Stephen Crane

Stephen Crane

Photo, courtesy:  http://www.volusia.com/crane/index.htm

Photo, courtesy: http://www.volusia.com/crane/index.htm

Born in 1871, and raised in New York and New Jersey, Stephen Crane became one of America’s most well-respected journalists, novelists, and poets despite little formal education. Crane is probably best known for his 1895 Civil War novel, The Red Badge of Courage.

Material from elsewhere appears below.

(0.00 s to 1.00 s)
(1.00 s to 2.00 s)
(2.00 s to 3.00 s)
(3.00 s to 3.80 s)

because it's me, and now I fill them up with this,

While not an exemplary student, Crane had a deeply rooted interest in history, literature, and military conflict. In 1896, and after winning national accolades for The Red Badge of Courage, Crane was asked to served as an undercover reporter aboard the SS Commodore and cover the Spanish American War for The New York Press/Journal, which was owned by American newspaper magnate and publisher William Randolph Hearst.

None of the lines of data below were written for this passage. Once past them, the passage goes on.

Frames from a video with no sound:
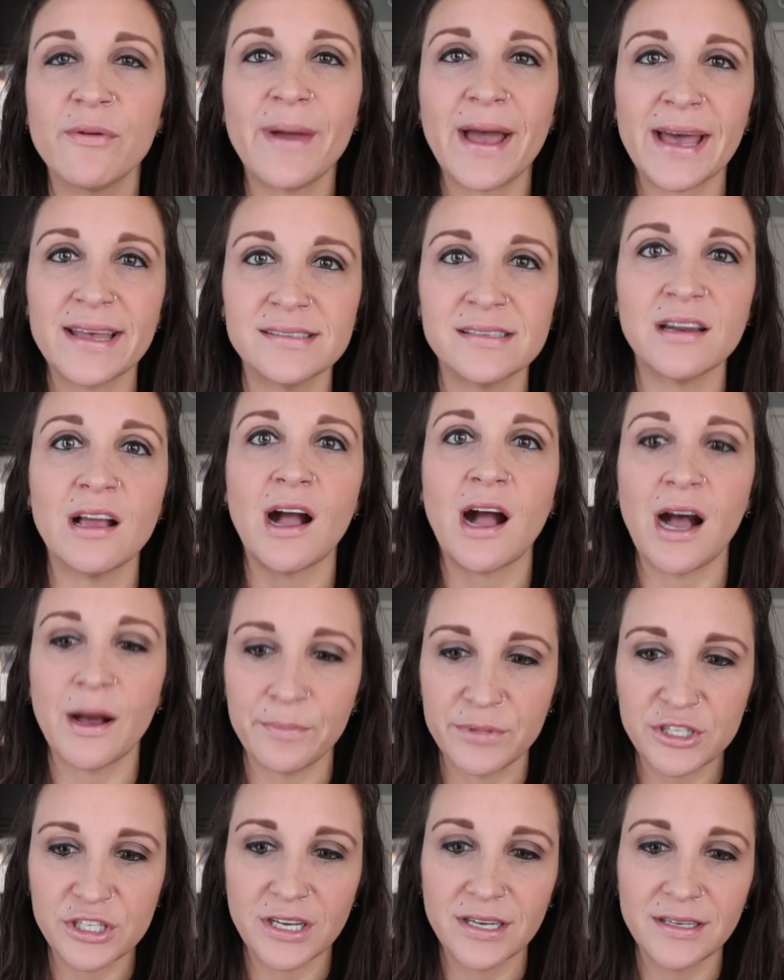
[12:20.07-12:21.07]
them as an
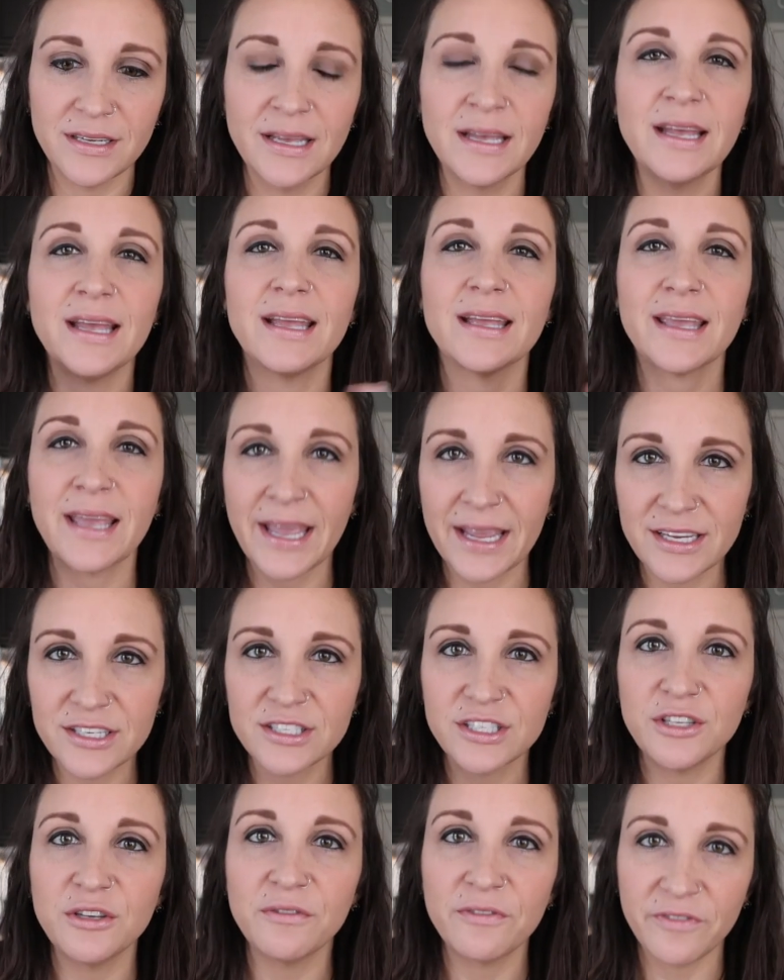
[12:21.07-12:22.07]
option in
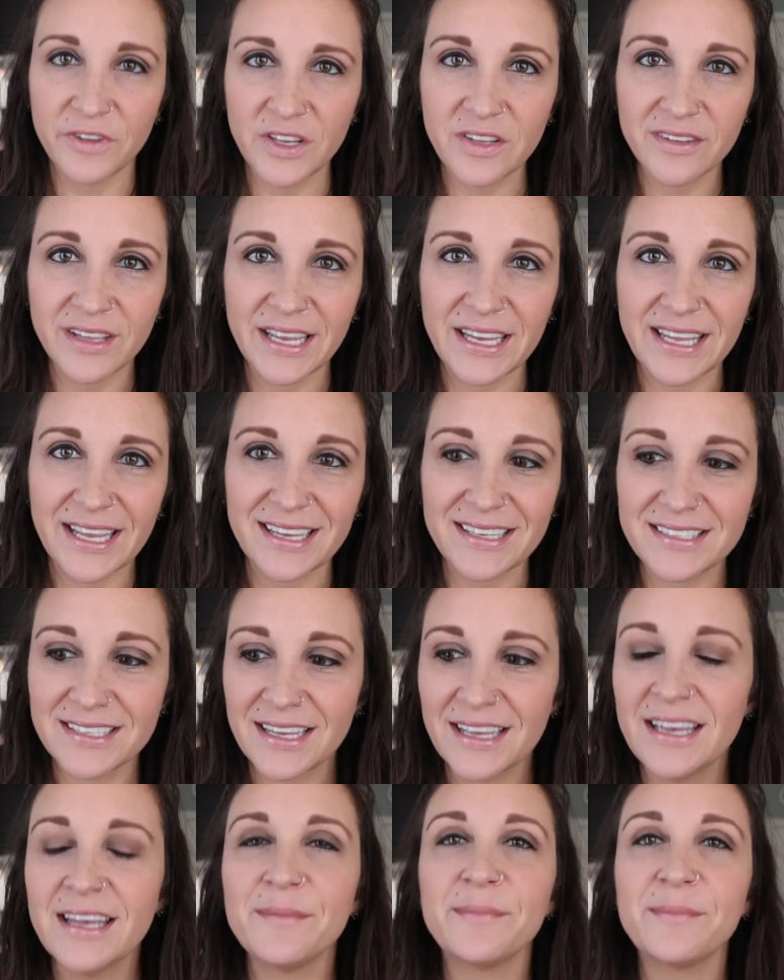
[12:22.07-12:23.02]
case you feel like it,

On New Year’s Even of 1896, Crane (using the alias Samuel Carleton) departed Jacksonville, FL, en route to the Cuban port of Cienfuegas. On January 2, 1897, at 7 am, the SS Commodore sank 12 miles off of Daytona Beach in heavy seas. Crane was one of the last sailors to leave the ship, and he joined three other men in a lifeboat and headed for shore. Guided by the lighthouse at Mosquito Inlet, now Ponce Inlet, the men finally landed on shore 30 hours after the SS Commodore disappeared from the horizon. Crane wrote about this harrowing ordeal and brush with death in his 1898 short story, The Open Boat. He died two years later, in 1900, at the age of 28.